The total ozone field separated into meteorological regimes – Part II: Northern Hemisphere mid-latitude total ozone trends
1Department of Atmospheric and Oceanic Science, University of Maryland, College Park, MD 20742-2425, USA
2Atmospheric Physics Laboratory, Campus Universitario Cota-Cota, Calle 27, Universidad Mayor de San Andres, La Paz, Bolivia
3STG, Inc., 11710 Plaza America Drive, Reston, VA, USA
Abstract. Previous studies have presented clear evidence that the Northern Hemisphere total ozone field can be separated into distinct regimes (tropical, midlatitude, polar, and arctic) the boundaries of which are associated with the subtropical and polar upper troposphere fronts, and in the winter, the polar vortex. This paper presents a study of total ozone variability within these regimes, from 1979–2003, using data from the TOMS instruments. The change in ozone within each regime for the period January 1979–May 1991, a period of rapid total ozone change, was studied in detail.

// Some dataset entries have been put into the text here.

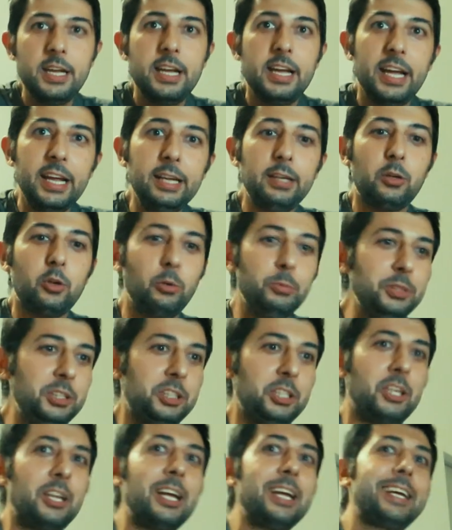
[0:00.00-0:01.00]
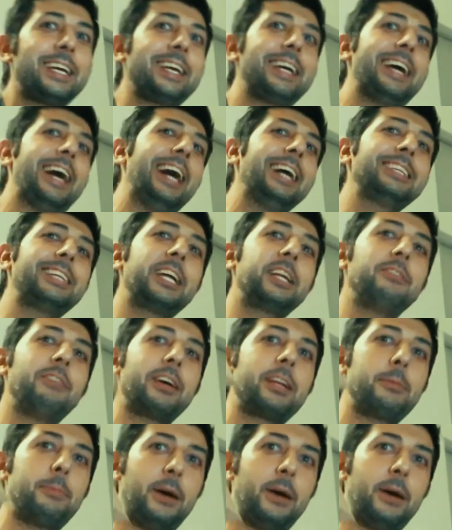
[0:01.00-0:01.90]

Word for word: e cominciano anche ad arrivare iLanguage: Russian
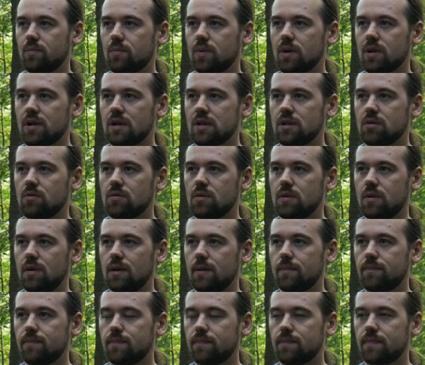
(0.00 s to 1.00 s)

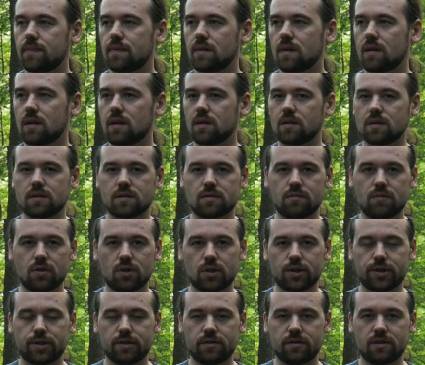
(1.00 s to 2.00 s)
порадовала.
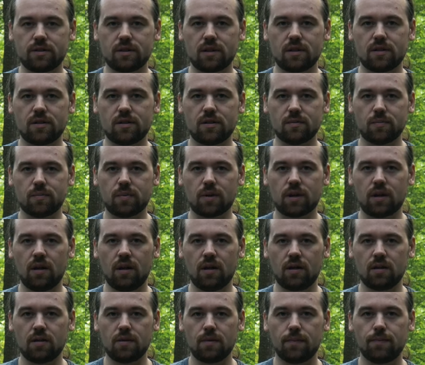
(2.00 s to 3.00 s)
Завершился один
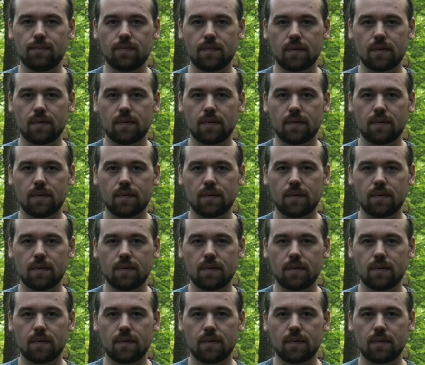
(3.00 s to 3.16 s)
проект,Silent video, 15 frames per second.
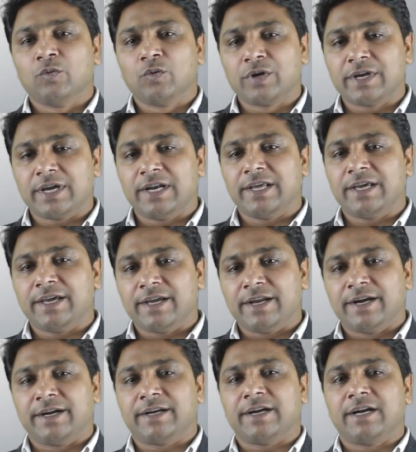उनके लिए
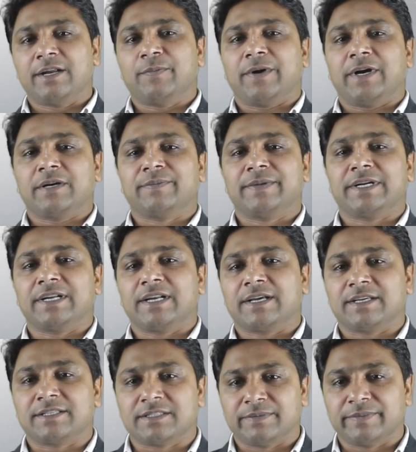इंटर डिपार्टमेंटल
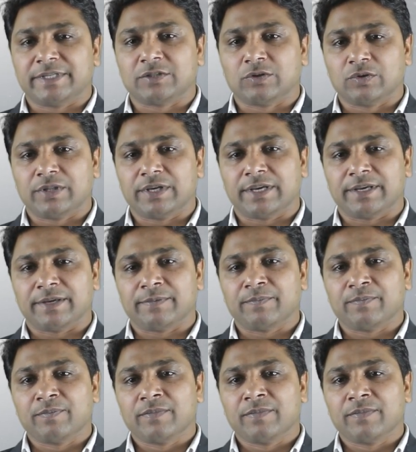कस्टमर्स होते हैं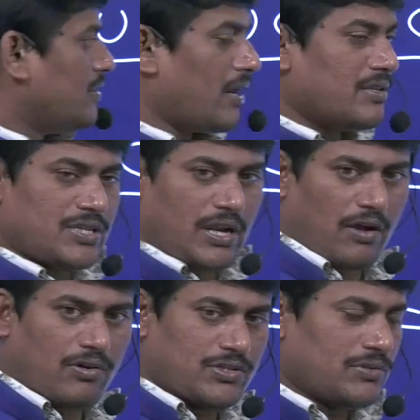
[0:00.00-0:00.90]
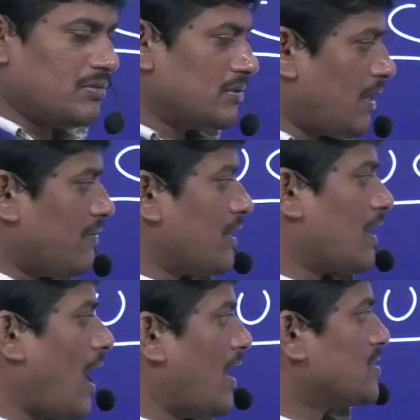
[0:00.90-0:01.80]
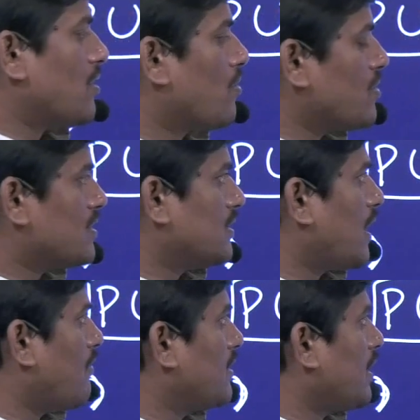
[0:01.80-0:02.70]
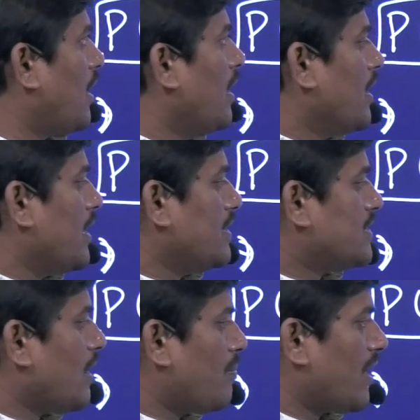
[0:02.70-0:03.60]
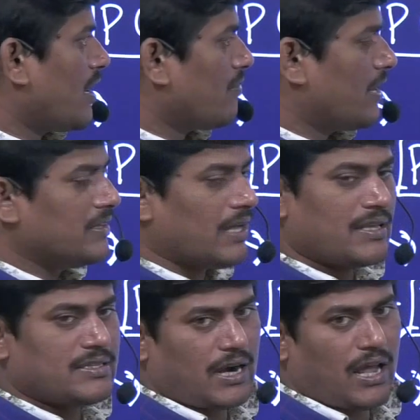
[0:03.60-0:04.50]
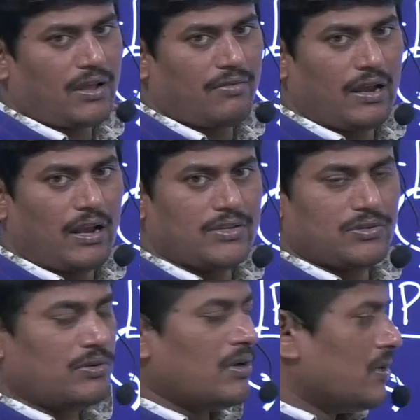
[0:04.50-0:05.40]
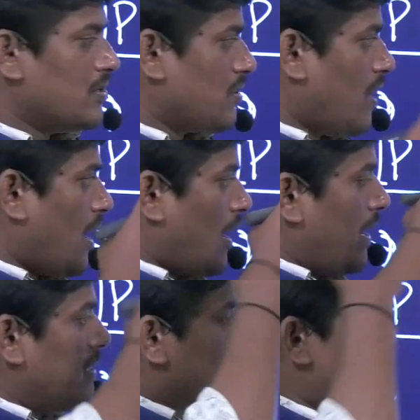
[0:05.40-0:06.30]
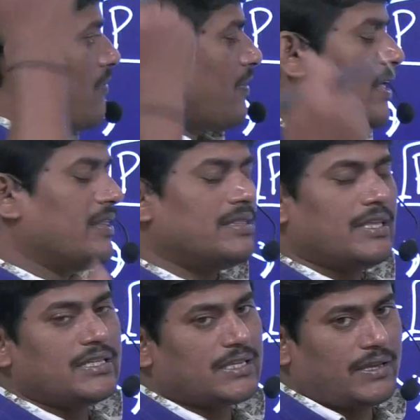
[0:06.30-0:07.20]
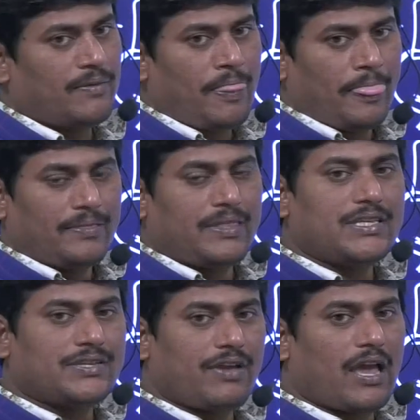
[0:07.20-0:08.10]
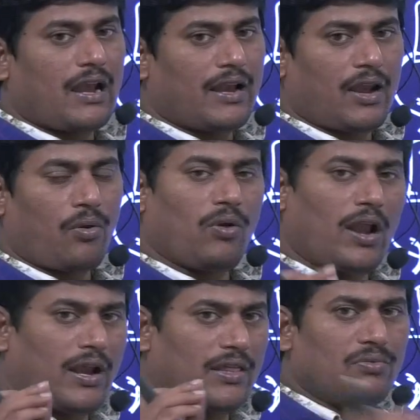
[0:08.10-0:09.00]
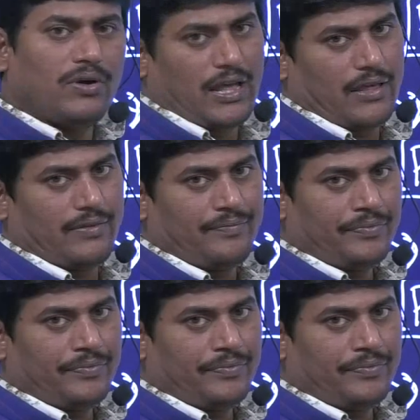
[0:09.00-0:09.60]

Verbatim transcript: ధరించి రావచ్చు తర్వాత క్లాస్లోకి వచ్చిన తర్వాత ఇజాబ్ అనేటువంటి ధరించడానికి వీల్లేదు సో ఆ హెడ్ స్కార్ఫ్ అనేది తీసి తీసివేయాలనే రూల్ అనేది ఉండేది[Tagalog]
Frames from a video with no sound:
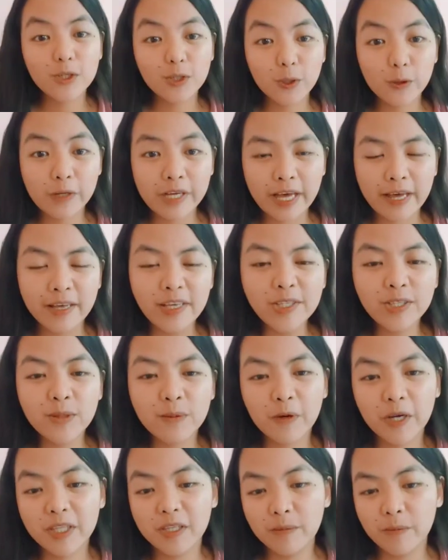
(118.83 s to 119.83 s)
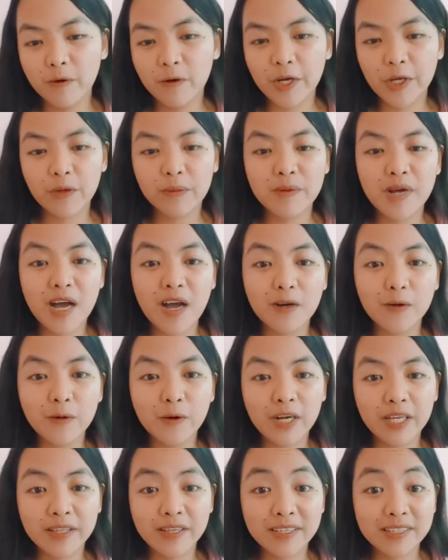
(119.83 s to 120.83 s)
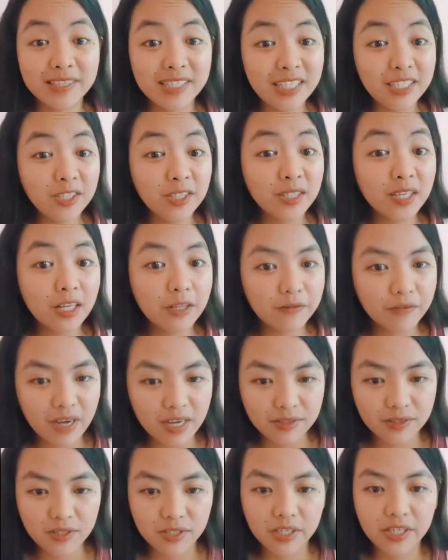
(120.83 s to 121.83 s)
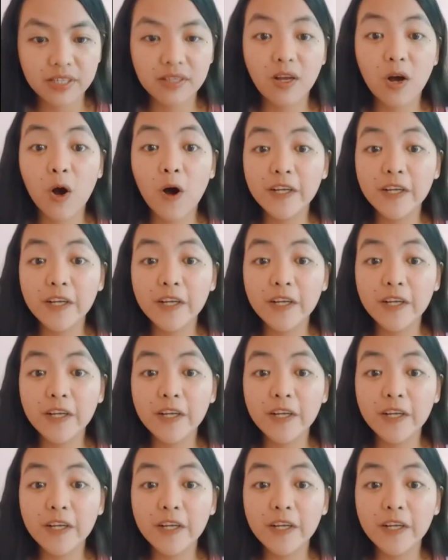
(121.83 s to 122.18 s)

So guys, pwede po kayong makakuha ng digital vax cert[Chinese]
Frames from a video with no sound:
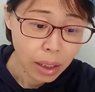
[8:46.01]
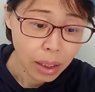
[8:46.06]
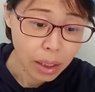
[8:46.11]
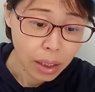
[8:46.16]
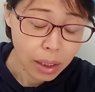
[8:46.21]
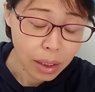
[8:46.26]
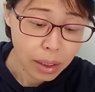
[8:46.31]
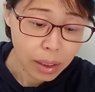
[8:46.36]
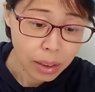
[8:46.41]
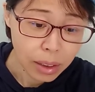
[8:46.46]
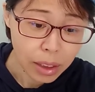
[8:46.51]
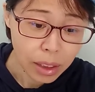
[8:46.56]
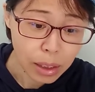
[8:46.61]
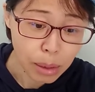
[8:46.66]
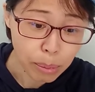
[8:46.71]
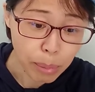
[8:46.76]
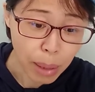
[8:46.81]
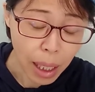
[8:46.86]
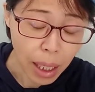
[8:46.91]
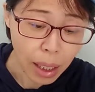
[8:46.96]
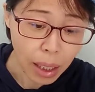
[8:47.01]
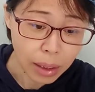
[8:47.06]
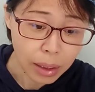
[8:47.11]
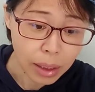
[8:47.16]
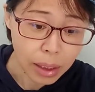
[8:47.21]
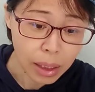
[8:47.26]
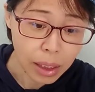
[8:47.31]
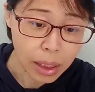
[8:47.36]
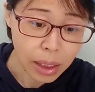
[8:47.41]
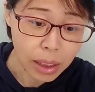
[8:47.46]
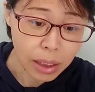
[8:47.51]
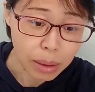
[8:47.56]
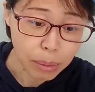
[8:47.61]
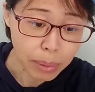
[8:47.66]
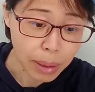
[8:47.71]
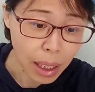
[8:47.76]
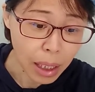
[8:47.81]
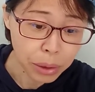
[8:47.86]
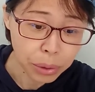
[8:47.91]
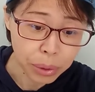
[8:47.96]
呃，这是马德里什
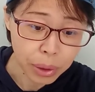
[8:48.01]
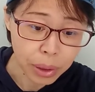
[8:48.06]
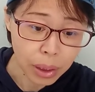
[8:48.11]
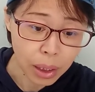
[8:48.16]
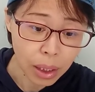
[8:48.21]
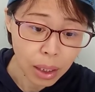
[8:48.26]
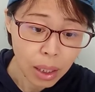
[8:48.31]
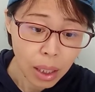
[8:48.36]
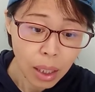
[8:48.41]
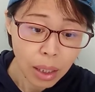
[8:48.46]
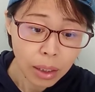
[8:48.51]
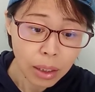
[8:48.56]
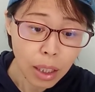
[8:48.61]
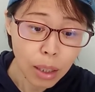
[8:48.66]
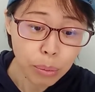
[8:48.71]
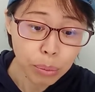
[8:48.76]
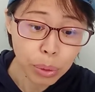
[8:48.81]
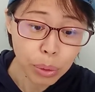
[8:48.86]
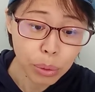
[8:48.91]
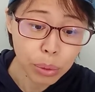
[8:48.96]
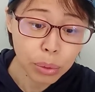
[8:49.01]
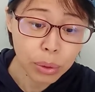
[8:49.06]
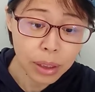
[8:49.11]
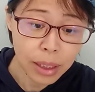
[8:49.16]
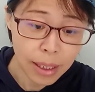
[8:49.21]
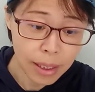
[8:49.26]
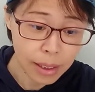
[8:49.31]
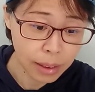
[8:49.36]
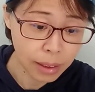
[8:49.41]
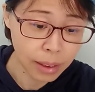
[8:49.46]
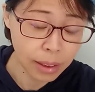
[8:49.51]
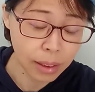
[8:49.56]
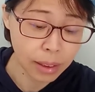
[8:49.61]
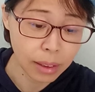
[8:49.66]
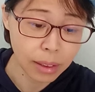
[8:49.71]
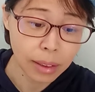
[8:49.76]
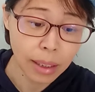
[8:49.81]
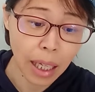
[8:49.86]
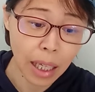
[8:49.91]
么大学呢？Complutense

Previous studies had observed a zonal linear trend of −3.15% per decade for the latitude band 25°–60° N. When the ozone field is separated by regime, linear trends of −1.4%, 2.3%, and 3.0%, per decade for the tropical, midlatitude, and polar regimes, respectively, are observed. The changes in the relative areas of the regimes were also derived from the ozone data. The relative area of the polar regime decreased by about 20%; the tropical regime increased by about 10% over this period. No significant change was detected for the midlatitude regime. From the trends in the relative area and total ozone it is deduced that 35% of the trend between 25° and 60° N, from January 1979–May 1991 is due to movement of the upper troposphere fronts. The changes in the relative areas can be associated with a change in the mean latitude of the subtropical and polar fronts within the latitude interval 25° to 60° N. Over the period from January 1979 to May 1991, both fronts moved northward by 1.1±0.2 degrees per decade. Over the entire period of the study, 1979–2003, the subtropical front moved northward at a rate of 1.1±0.1 degrees per decade, while the polar front moved by 0.5±0.1 degrees per decade.